**Required work:** Copy each line from the entries that the word "video" appears in.

** Input follows **

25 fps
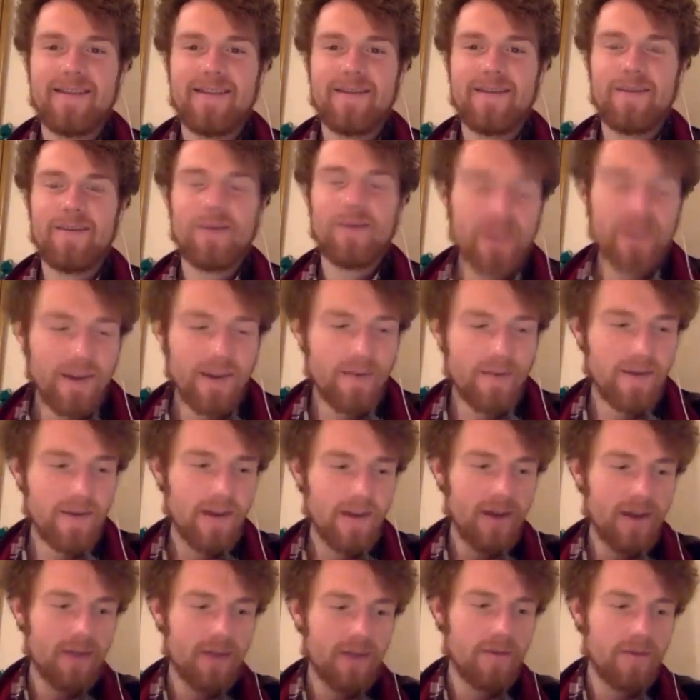Well, Tim,
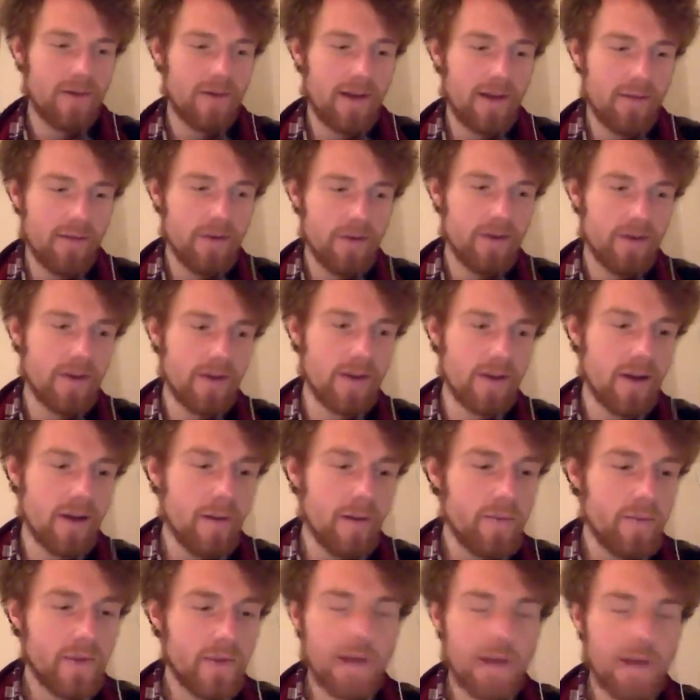thank you for everything.
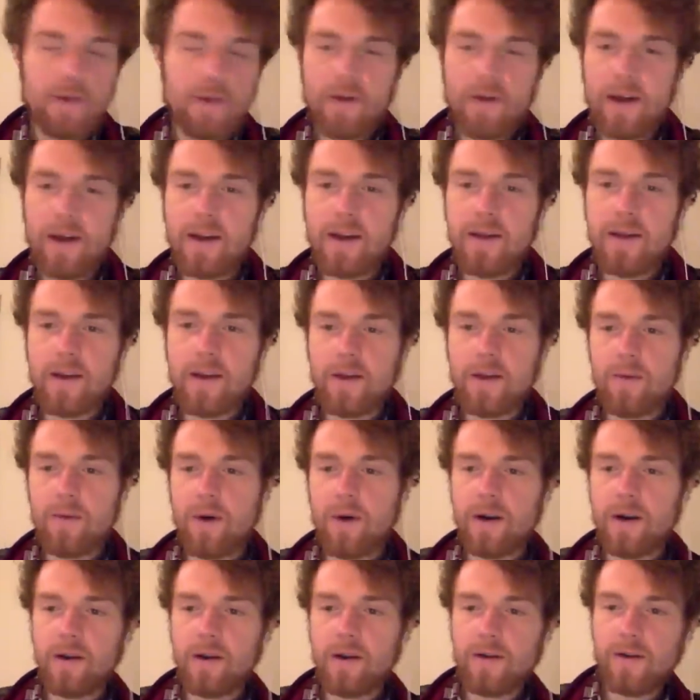Is there anything you
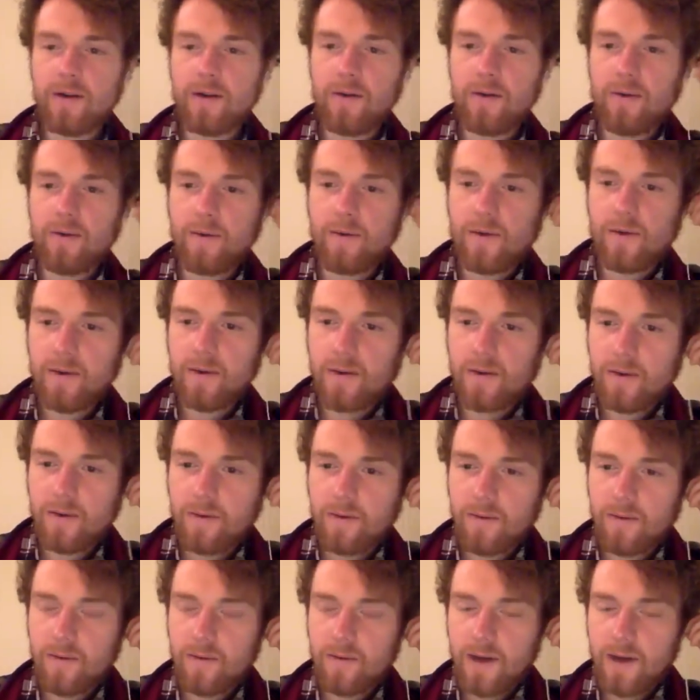wanted
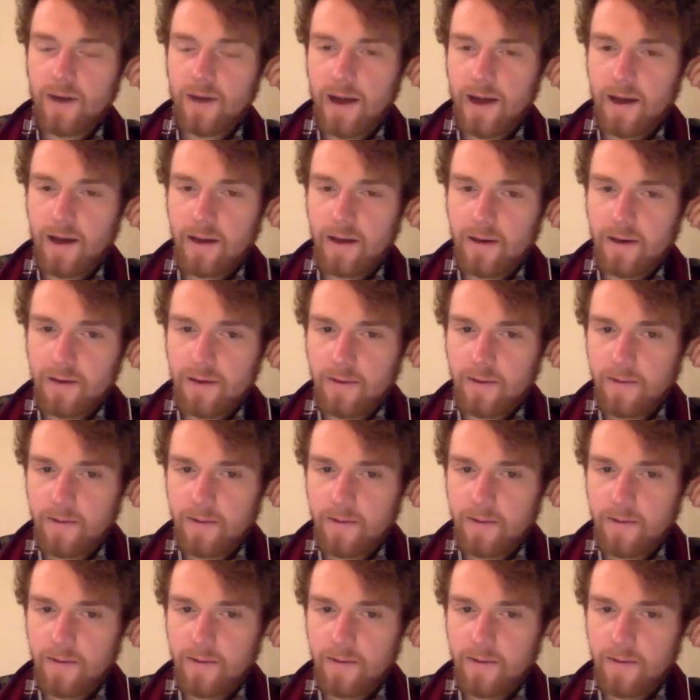to add?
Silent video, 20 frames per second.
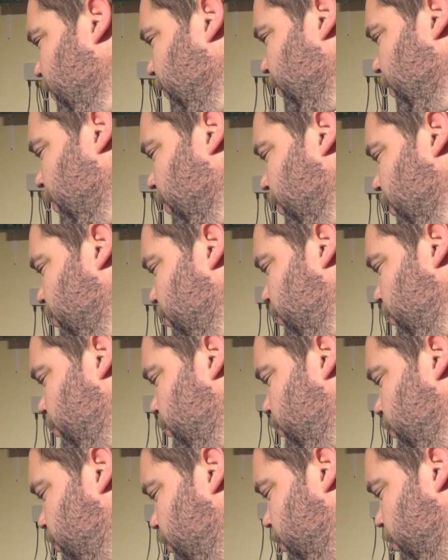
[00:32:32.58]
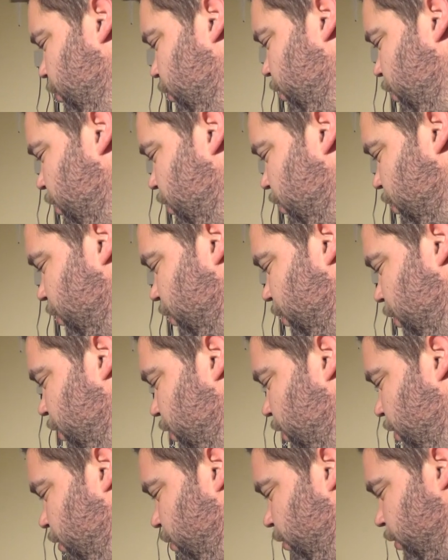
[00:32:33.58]
Yeah, oh, I've got a tire
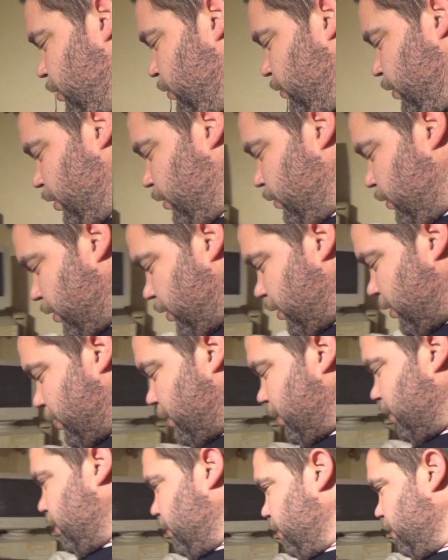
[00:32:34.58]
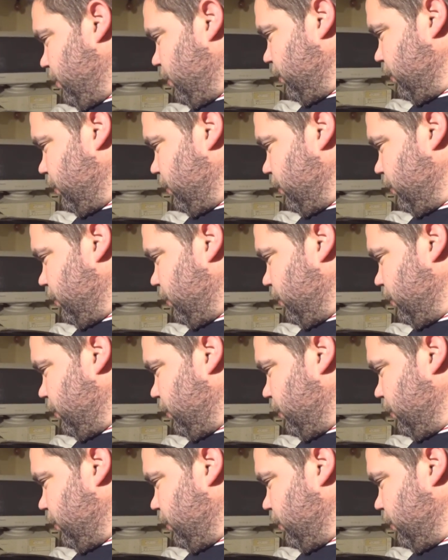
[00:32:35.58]
there that could go downstairs.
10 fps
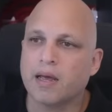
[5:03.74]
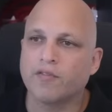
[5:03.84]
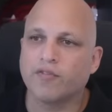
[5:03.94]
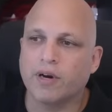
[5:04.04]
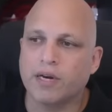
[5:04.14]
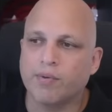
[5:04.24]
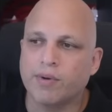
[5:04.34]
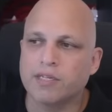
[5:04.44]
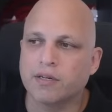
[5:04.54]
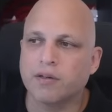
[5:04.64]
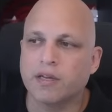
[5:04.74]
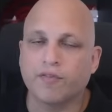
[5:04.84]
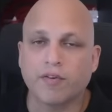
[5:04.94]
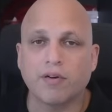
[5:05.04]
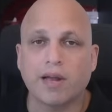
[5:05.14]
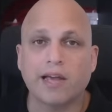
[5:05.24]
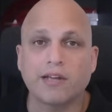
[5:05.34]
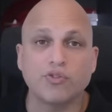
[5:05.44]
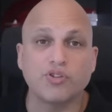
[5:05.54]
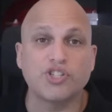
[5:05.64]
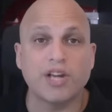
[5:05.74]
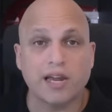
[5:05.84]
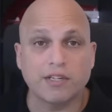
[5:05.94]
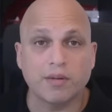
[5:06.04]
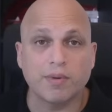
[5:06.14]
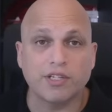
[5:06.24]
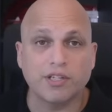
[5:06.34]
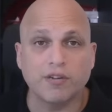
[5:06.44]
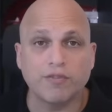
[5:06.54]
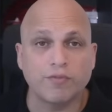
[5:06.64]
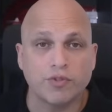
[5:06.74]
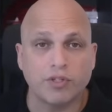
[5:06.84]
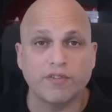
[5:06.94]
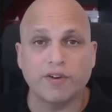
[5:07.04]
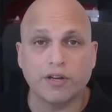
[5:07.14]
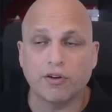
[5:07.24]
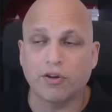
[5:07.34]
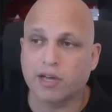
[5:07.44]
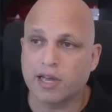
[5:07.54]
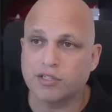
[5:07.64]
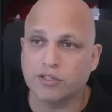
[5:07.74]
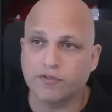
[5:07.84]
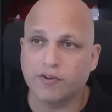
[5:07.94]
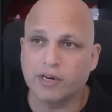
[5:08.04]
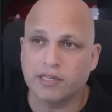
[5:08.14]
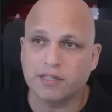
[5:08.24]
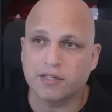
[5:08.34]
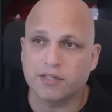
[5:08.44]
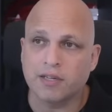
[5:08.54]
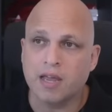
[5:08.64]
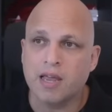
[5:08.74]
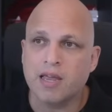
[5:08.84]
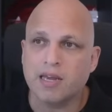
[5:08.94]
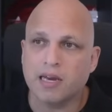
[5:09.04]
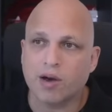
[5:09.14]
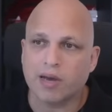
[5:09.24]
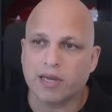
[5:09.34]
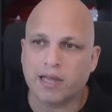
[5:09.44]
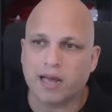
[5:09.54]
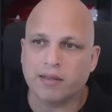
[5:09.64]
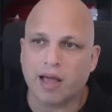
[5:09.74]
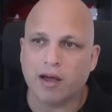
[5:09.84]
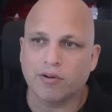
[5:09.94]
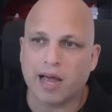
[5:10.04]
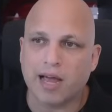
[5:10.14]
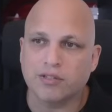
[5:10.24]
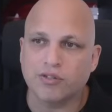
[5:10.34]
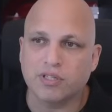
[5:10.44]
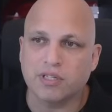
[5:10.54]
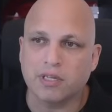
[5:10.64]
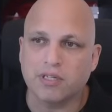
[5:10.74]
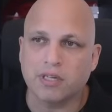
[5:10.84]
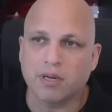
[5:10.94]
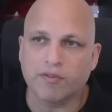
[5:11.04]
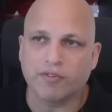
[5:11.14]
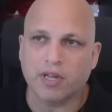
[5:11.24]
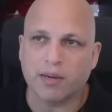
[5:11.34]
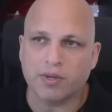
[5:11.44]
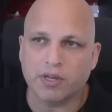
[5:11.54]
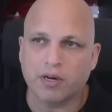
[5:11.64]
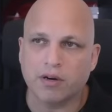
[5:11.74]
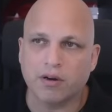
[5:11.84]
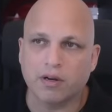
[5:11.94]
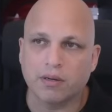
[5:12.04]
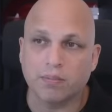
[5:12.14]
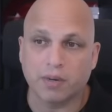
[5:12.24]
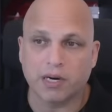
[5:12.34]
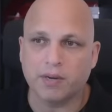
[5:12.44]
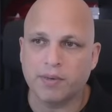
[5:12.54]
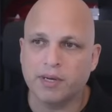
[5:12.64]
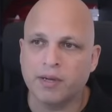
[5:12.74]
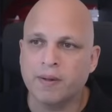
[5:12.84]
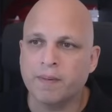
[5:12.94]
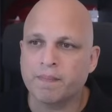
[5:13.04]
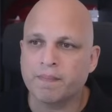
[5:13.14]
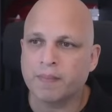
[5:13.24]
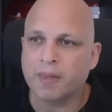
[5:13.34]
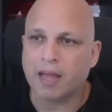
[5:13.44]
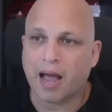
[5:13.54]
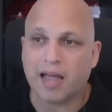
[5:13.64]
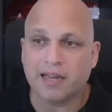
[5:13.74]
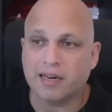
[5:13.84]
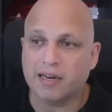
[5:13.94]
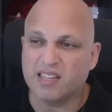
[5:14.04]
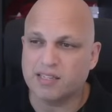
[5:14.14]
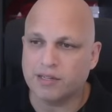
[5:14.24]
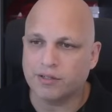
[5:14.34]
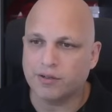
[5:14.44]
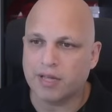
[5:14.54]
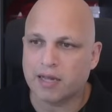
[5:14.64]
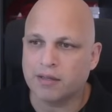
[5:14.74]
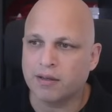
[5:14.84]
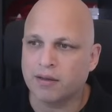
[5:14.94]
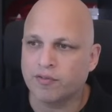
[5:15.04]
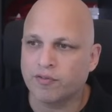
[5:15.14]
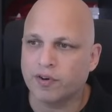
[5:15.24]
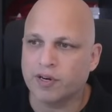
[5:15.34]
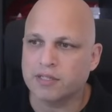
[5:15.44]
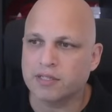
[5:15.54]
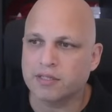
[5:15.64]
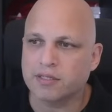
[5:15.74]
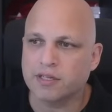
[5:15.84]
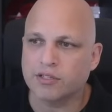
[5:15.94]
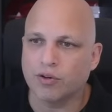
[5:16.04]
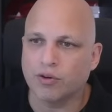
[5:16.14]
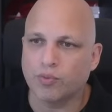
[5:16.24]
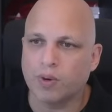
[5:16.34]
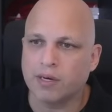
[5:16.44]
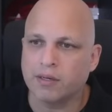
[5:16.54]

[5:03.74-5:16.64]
for any reason, if I would like to change the machine to different locations, for instance, in a way that I would like to see some of them here on Barnaby, I can easily do that. For instance, this node 1,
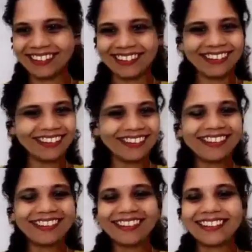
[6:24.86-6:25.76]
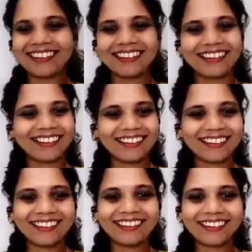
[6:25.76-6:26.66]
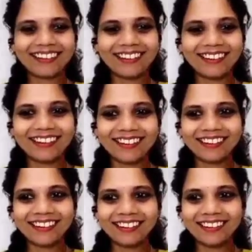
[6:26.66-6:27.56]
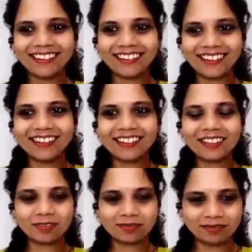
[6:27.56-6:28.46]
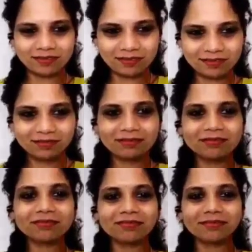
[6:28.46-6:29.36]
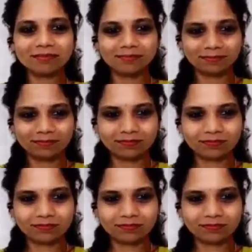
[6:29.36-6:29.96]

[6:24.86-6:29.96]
This person isn't speaking.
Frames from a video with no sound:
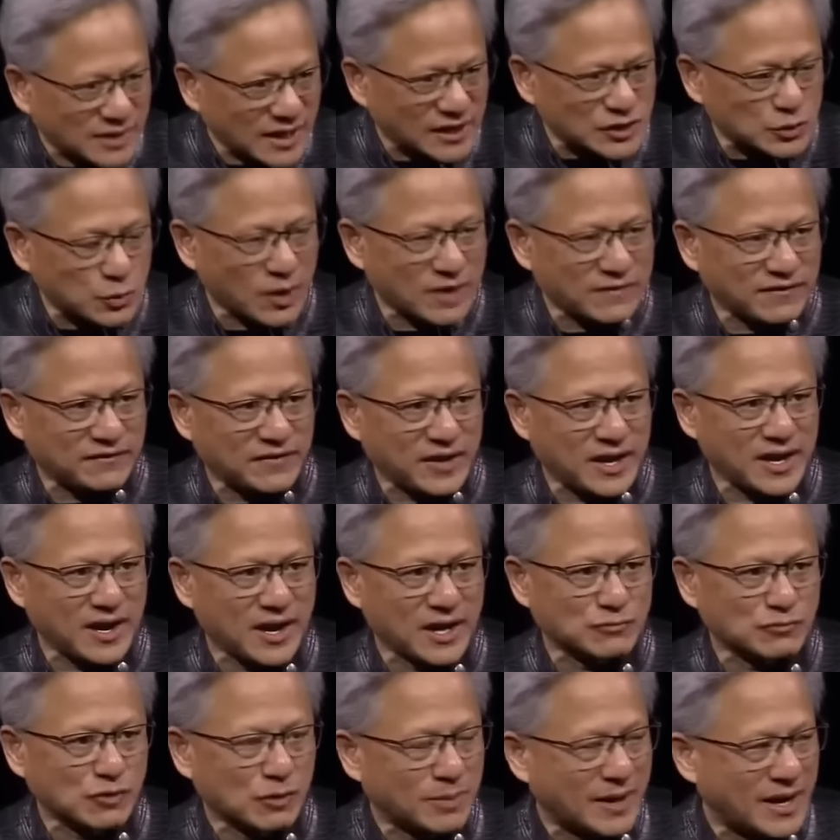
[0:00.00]
the next wave of
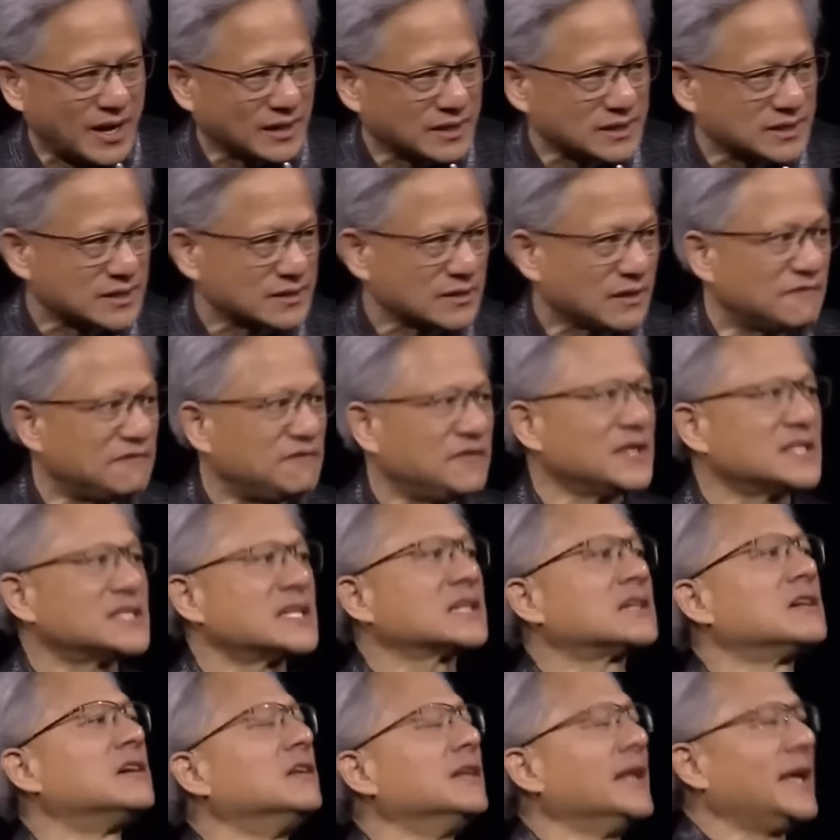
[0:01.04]
AI, robotics,
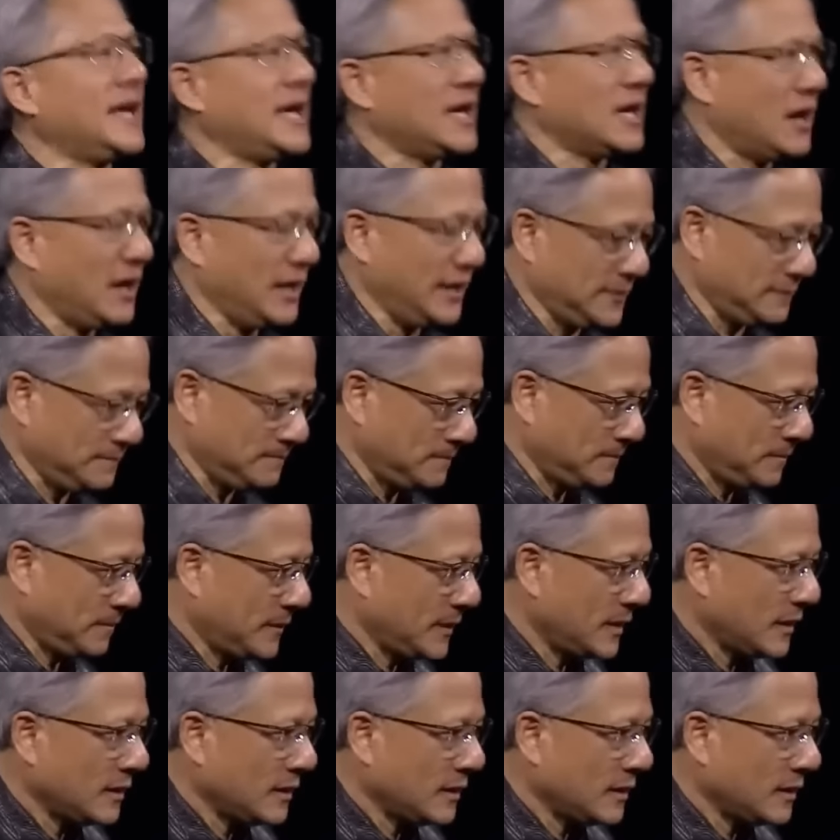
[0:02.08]
physical AI.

** End of Input **

**Output for this task:**
Silent video, 20 frames per second.
Frames from a video with no sound:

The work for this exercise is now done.